WORK REQUEST:
This task calls for every entry below to be repeated exactly.

Stored data:
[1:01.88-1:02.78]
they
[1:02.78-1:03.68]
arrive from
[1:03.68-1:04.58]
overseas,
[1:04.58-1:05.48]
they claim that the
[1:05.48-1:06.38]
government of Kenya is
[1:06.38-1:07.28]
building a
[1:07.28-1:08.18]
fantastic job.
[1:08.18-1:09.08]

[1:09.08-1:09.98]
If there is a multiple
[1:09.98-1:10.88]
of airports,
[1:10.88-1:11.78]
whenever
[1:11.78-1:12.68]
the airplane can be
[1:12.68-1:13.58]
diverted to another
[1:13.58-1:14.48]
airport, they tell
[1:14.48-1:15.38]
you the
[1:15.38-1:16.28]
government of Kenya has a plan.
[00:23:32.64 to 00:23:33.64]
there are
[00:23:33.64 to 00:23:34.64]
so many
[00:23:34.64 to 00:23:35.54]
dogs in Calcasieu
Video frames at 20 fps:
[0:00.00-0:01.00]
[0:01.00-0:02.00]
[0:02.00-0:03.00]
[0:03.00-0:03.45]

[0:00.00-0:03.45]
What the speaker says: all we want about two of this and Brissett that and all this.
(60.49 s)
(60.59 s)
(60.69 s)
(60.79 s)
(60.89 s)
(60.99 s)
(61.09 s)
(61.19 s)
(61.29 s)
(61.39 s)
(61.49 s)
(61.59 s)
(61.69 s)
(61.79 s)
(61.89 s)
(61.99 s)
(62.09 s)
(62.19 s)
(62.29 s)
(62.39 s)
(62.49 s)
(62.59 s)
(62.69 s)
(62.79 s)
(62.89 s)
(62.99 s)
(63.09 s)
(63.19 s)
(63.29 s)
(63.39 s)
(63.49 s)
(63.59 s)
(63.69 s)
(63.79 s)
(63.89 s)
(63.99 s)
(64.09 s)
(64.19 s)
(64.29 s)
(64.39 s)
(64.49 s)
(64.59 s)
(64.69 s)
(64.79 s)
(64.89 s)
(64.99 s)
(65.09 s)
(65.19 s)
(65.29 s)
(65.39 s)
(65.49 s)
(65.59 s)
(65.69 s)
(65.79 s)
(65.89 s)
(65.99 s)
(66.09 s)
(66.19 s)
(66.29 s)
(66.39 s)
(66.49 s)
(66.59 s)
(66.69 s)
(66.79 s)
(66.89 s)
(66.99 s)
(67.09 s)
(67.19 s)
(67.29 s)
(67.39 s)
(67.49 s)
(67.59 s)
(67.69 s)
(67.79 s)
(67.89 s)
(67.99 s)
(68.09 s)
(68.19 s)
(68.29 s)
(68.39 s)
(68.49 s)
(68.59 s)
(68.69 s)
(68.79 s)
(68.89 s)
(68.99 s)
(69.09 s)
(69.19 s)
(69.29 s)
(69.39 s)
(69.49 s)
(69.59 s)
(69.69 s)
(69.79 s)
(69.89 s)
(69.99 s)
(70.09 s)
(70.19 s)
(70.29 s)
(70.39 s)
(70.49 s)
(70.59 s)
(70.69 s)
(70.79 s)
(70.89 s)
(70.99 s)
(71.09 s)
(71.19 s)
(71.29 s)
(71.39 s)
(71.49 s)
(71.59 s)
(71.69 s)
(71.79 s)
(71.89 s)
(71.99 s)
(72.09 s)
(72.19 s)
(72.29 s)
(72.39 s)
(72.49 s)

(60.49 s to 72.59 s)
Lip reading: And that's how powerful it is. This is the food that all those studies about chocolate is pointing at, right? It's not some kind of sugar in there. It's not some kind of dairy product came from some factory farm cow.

TASK OUTPUT:
[1:01.88-1:02.78]
they
[1:02.78-1:03.68]
arrive from
[1:03.68-1:04.58]
overseas,
[1:04.58-1:05.48]
they claim that the
[1:05.48-1:06.38]
government of Kenya is
[1:06.38-1:07.28]
building a
[1:07.28-1:08.18]
fantastic job.
[1:08.18-1:09.08]

[1:09.08-1:09.98]
If there is a multiple
[1:09.98-1:10.88]
of airports,
[1:10.88-1:11.78]
whenever
[1:11.78-1:12.68]
the airplane can be
[1:12.68-1:13.58]
diverted to another
[1:13.58-1:14.48]
airport, they tell
[1:14.48-1:15.38]
you the
[1:15.38-1:16.28]
government of Kenya has a plan.
[00:23:32.64 to 00:23:33.64]
there are
[00:23:33.64 to 00:23:34.64]
so many
[00:23:34.64 to 00:23:35.54]
dogs in Calcasieu
Video frames at 20 fps:
[0:00.00-0:01.00]
[0:01.00-0:02.00]
[0:02.00-0:03.00]
[0:03.00-0:03.45]

[0:00.00-0:03.45]
What the speaker says: all we want about two of this and Brissett that and all this.
(60.49 s)
(60.59 s)
(60.69 s)
(60.79 s)
(60.89 s)
(60.99 s)
(61.09 s)
(61.19 s)
(61.29 s)
(61.39 s)
(61.49 s)
(61.59 s)
(61.69 s)
(61.79 s)
(61.89 s)
(61.99 s)
(62.09 s)
(62.19 s)
(62.29 s)
(62.39 s)
(62.49 s)
(62.59 s)
(62.69 s)
(62.79 s)
(62.89 s)
(62.99 s)
(63.09 s)
(63.19 s)
(63.29 s)
(63.39 s)
(63.49 s)
(63.59 s)
(63.69 s)
(63.79 s)
(63.89 s)
(63.99 s)
(64.09 s)
(64.19 s)
(64.29 s)
(64.39 s)
(64.49 s)
(64.59 s)
(64.69 s)
(64.79 s)
(64.89 s)
(64.99 s)
(65.09 s)
(65.19 s)
(65.29 s)
(65.39 s)
(65.49 s)
(65.59 s)
(65.69 s)
(65.79 s)
(65.89 s)
(65.99 s)
(66.09 s)
(66.19 s)
(66.29 s)
(66.39 s)
(66.49 s)
(66.59 s)
(66.69 s)
(66.79 s)
(66.89 s)
(66.99 s)
(67.09 s)
(67.19 s)
(67.29 s)
(67.39 s)
(67.49 s)
(67.59 s)
(67.69 s)
(67.79 s)
(67.89 s)
(67.99 s)
(68.09 s)
(68.19 s)
(68.29 s)
(68.39 s)
(68.49 s)
(68.59 s)
(68.69 s)
(68.79 s)
(68.89 s)
(68.99 s)
(69.09 s)
(69.19 s)
(69.29 s)
(69.39 s)
(69.49 s)
(69.59 s)
(69.69 s)
(69.79 s)
(69.89 s)
(69.99 s)
(70.09 s)
(70.19 s)
(70.29 s)
(70.39 s)
(70.49 s)
(70.59 s)
(70.69 s)
(70.79 s)
(70.89 s)
(70.99 s)
(71.09 s)
(71.19 s)
(71.29 s)
(71.39 s)
(71.49 s)
(71.59 s)
(71.69 s)
(71.79 s)
(71.89 s)
(71.99 s)
(72.09 s)
(72.19 s)
(72.29 s)
(72.39 s)
(72.49 s)

(60.49 s to 72.59 s)
Lip reading: And that's how powerful it is. This is the food that all those studies about chocolate is pointing at, right? It's not some kind of sugar in there. It's not some kind of dairy product came from some factory farm cow.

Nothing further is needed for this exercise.